Dopo aver trasferito Isaia, un nuovo cervo si avvicina alle abitazioni (I VIDEO): "Il Cras è chiuso da 10 anni e la politica è schierata. Serve una gestione diversa della fauna"
Negli scorsi giorni Isaia è stato catturato e trasportato in un altro luogo. In questi giorni però un altro cervo si è avvicinato più volte alle abitazioni a Cortina d'Ampezzo. L'intervento della pagina Facebook "Claretta la cerva del Comelico Superiore"

CORTINA D'AMPEZZO. Trasferito Isaia altrove, il comportamento, confidente, di un altro cervo preoccupa Cortina d'Ampezzo (Qui articolo). Un nuovo ungulato, infatti, è stato avvistato più volte a ridosso del centro abitato e molto vicino alle abitazioni.
Negli scorsi giorni, come riportato da il Dolomiti, "Il cervo Isaia è stato recuperato e portato in un luogo sicuro. Abbiamo agito per l'incolumità pubblica e per la salvaguardia dell'animale", le parole di Stefano Ghezze, assessore con delega alla polizia locale e alla protezione civile di Cortina d'Ampezzo. "E' stato addormentato e portato via con l'assistenza e la presenza costante di un veterinario" (Qui articolo).

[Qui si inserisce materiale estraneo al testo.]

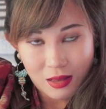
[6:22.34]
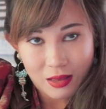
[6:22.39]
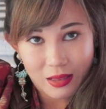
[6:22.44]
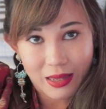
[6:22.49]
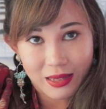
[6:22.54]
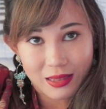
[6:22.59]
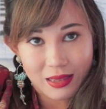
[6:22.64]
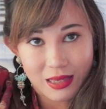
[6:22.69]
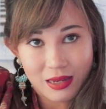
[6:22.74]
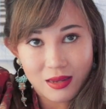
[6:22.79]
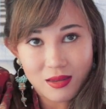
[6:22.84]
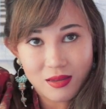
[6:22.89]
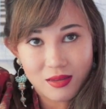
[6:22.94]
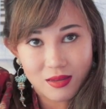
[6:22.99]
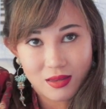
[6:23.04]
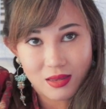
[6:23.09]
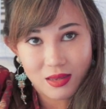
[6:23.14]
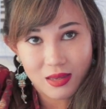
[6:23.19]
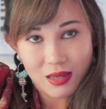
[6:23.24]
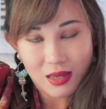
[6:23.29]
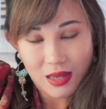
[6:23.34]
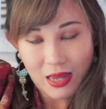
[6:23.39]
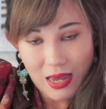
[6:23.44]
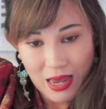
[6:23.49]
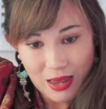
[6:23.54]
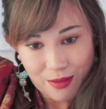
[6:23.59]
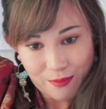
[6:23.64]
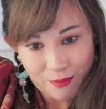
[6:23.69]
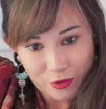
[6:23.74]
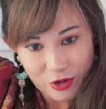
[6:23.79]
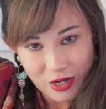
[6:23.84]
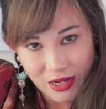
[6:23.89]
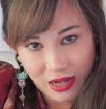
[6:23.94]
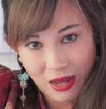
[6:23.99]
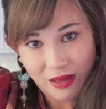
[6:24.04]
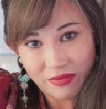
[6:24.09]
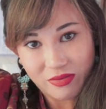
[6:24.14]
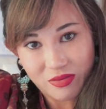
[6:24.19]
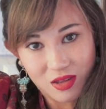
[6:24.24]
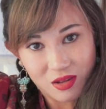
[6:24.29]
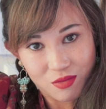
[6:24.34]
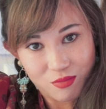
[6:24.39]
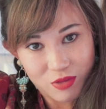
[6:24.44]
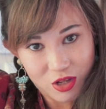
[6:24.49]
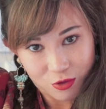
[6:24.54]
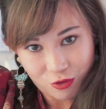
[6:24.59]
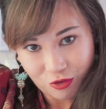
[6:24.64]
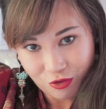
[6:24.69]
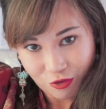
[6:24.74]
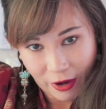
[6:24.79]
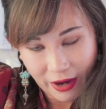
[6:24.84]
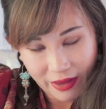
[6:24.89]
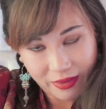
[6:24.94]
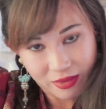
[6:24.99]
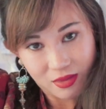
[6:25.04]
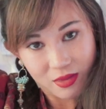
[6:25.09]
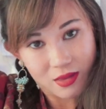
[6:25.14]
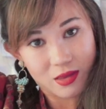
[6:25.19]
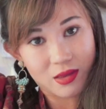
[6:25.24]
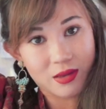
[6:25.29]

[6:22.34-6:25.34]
like this, and put it under the middle strand.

Una situazione per la quale "Claretta la cerva del Comelico Superiore”, una pagina Facebook molto seguita, chiede maggiori dettagli perché "la trasparenza e la sincerità dovrebbe essere la base di qualsiasi statuto pubblico dimostrandolo col buon esempio ai cittadini e non solo sulla carta, mi spiego meglio: ritengo che quando dei cittadini che siano pochi o tanti questo non ha importanza chiedano delle semplici risposte o spiegazioni non debbano farsi pregare per averle, ma dovrebbero essere quasi immediate come assodato dovere da parte di chiunque rappresenta le istituzioni o un pubblico ufficio".

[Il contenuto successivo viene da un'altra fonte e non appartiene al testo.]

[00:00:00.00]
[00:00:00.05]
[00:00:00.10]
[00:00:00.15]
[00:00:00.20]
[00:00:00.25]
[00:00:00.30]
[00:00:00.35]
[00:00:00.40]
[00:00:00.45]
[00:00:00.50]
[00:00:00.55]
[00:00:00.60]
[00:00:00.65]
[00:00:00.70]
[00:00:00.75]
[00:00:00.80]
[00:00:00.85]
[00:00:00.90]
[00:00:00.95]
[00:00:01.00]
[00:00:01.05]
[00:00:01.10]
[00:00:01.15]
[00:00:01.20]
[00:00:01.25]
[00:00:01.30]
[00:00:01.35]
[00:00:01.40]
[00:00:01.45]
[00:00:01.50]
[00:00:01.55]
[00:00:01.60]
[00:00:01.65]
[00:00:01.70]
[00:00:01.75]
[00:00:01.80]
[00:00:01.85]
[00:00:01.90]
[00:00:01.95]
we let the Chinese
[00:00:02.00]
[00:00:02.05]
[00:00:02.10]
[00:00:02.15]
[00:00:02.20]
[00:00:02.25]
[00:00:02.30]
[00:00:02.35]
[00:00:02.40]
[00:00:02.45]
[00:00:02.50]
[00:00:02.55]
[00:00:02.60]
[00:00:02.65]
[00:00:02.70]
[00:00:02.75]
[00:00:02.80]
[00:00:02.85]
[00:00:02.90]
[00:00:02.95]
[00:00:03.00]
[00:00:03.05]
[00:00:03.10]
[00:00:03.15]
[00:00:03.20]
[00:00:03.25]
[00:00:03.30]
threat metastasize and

Due in particolare le ragioni. "Il primo perché amo molto, secondo non mi piace la gestione verso la Fauna selvatica dolomitica sul territorio che ormai osservo da ben 6 anni, non mi piace per niente, lo dico come cittadino e sono libero di dirlo, per vari motivi oggettivi faccio solo un esempio: la chiusura di oltre 10 anni del famoso Cras di Sedico Belluno dove a oggi non è ancora operativo e dove vi è morta la nostra Claretta; poi non mi piace questa politica territoriale che a mio avviso troppo schierata dalla parte delle associazioni venatorie se ne sono accorti quasi tutti, chissà perché?".

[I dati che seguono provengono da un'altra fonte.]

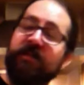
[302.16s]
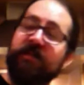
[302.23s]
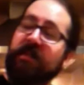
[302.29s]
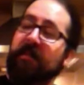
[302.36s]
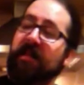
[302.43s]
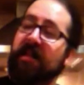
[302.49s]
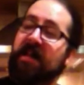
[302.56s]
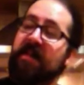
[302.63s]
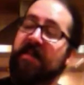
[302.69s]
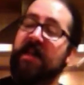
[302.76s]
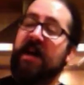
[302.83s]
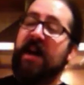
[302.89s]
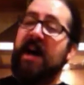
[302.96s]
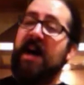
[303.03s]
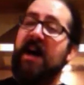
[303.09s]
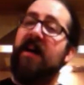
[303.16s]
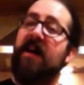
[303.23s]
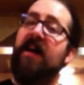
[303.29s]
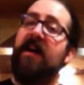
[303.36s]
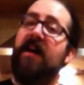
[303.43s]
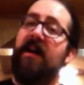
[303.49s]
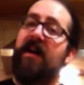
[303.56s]
something like that,
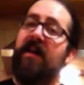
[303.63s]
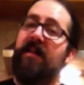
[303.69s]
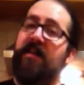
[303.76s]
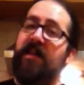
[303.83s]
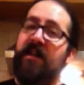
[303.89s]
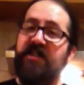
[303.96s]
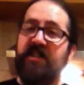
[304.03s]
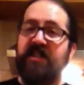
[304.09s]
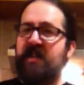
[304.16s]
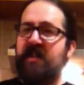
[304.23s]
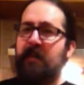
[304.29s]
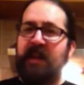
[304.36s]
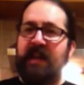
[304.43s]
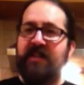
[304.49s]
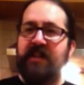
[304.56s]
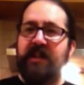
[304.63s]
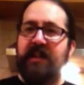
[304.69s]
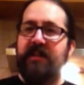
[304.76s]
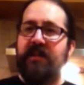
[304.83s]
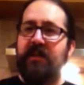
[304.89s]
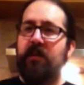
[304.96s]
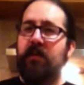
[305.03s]
than just a bludgeoning
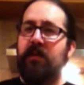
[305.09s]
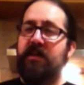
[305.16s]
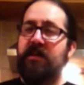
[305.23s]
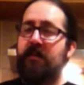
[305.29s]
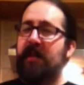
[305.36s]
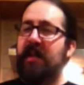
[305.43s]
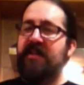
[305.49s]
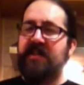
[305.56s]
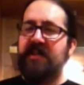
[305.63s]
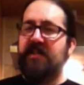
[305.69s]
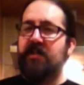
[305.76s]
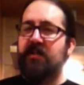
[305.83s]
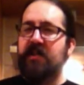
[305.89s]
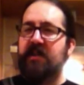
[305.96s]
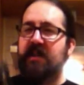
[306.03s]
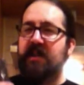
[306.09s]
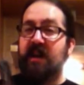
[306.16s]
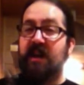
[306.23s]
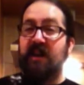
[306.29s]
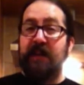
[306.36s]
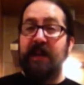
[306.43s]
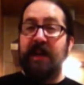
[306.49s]
tool, because a bludgeoning tool you can
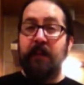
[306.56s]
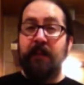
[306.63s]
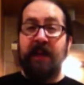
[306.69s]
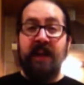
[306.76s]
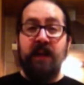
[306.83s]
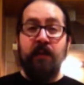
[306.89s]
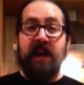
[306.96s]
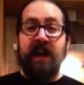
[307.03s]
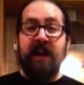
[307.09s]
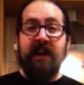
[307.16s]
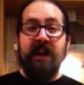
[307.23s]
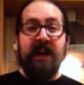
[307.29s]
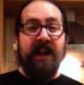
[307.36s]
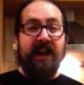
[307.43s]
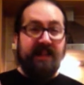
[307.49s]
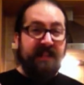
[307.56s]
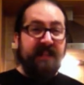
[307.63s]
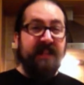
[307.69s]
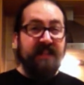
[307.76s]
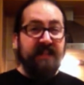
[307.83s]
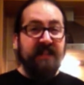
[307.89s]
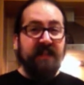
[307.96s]
kind of pick up anywhere, and
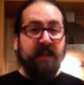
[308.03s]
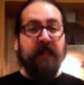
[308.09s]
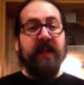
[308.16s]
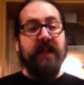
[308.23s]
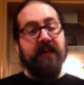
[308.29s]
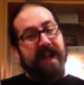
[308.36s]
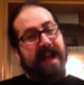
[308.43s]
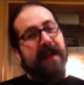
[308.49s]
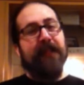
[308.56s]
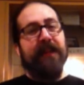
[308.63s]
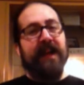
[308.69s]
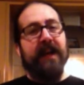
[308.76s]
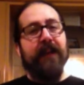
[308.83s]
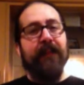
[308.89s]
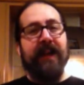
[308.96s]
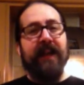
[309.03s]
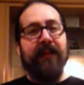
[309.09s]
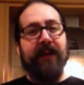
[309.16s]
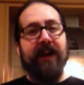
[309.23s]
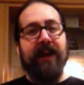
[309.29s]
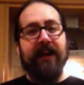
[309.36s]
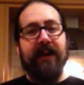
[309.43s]
this isn't something you can pick up
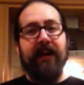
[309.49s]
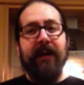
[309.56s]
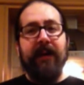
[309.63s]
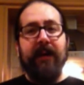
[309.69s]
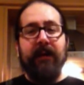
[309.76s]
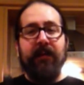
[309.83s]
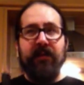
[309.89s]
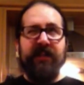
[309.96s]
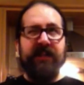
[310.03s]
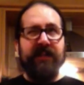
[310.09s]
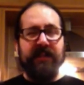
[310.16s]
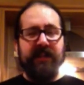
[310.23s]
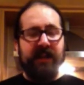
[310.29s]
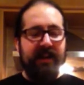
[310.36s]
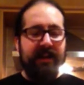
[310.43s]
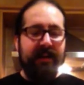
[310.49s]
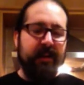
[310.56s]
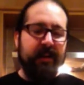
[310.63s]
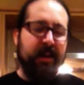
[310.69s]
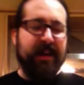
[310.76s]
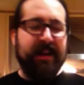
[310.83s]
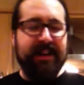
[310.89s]
anywhere. which
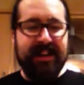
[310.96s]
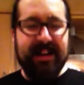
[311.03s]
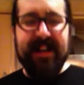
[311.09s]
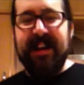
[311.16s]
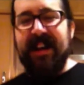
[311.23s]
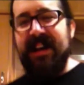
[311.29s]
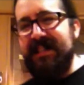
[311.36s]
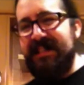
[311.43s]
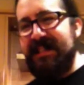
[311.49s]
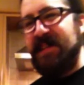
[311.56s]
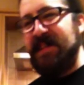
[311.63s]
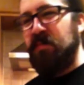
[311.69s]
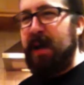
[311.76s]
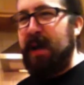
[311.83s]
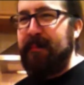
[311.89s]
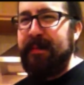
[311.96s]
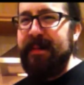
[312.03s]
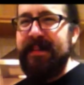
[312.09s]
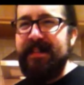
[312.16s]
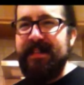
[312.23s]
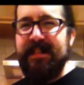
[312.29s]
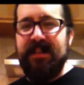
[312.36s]
it says
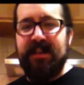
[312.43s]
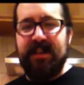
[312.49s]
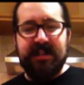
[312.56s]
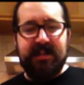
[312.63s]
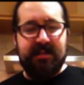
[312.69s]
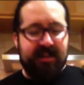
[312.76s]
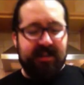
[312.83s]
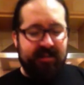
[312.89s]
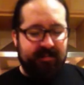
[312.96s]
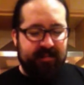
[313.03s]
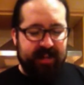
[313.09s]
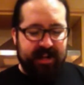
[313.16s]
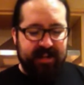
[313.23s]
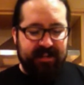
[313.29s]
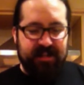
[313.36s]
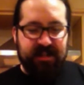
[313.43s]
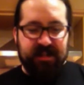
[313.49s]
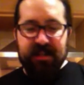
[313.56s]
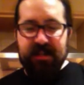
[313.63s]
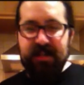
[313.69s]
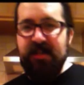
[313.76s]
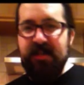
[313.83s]
weapons, so I don't know if that's
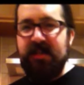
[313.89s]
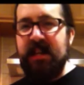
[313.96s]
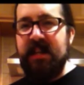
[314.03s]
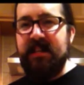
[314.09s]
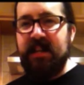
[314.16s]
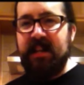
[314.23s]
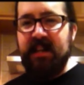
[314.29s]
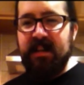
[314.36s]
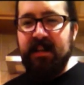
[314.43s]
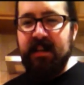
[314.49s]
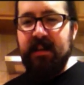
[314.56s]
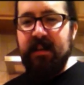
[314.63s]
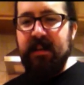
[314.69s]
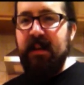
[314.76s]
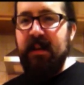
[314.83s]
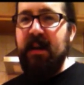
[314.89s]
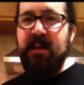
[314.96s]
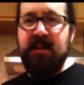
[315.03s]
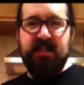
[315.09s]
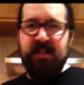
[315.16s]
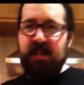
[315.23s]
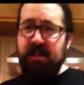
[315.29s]
cheating.
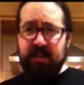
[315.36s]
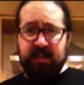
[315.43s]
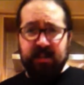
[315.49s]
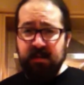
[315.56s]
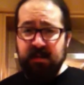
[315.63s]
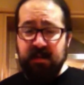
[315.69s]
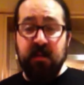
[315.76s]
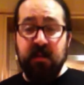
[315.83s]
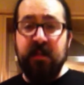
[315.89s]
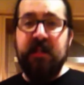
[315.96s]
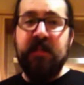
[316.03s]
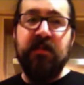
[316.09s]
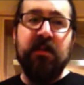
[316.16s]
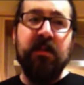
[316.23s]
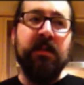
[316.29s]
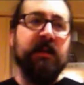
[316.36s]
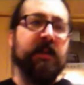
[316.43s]
I'm just going to close the noisy drawer.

Ora, però, un altro esemplare sembra spingersi senza paura dell'essere umano nel centro ampezzano. E il rischio è che turisti e residenti possano ulteriormente avvicinare il cervo tra selfie, foto e cibo come avvenuto nell'ultimo caso: "Sono stati in moltissimi a chiederci delucidazioni. I cittadini vogliono sapere se Isaia sta bene e ci si chiede dove sia stato portato".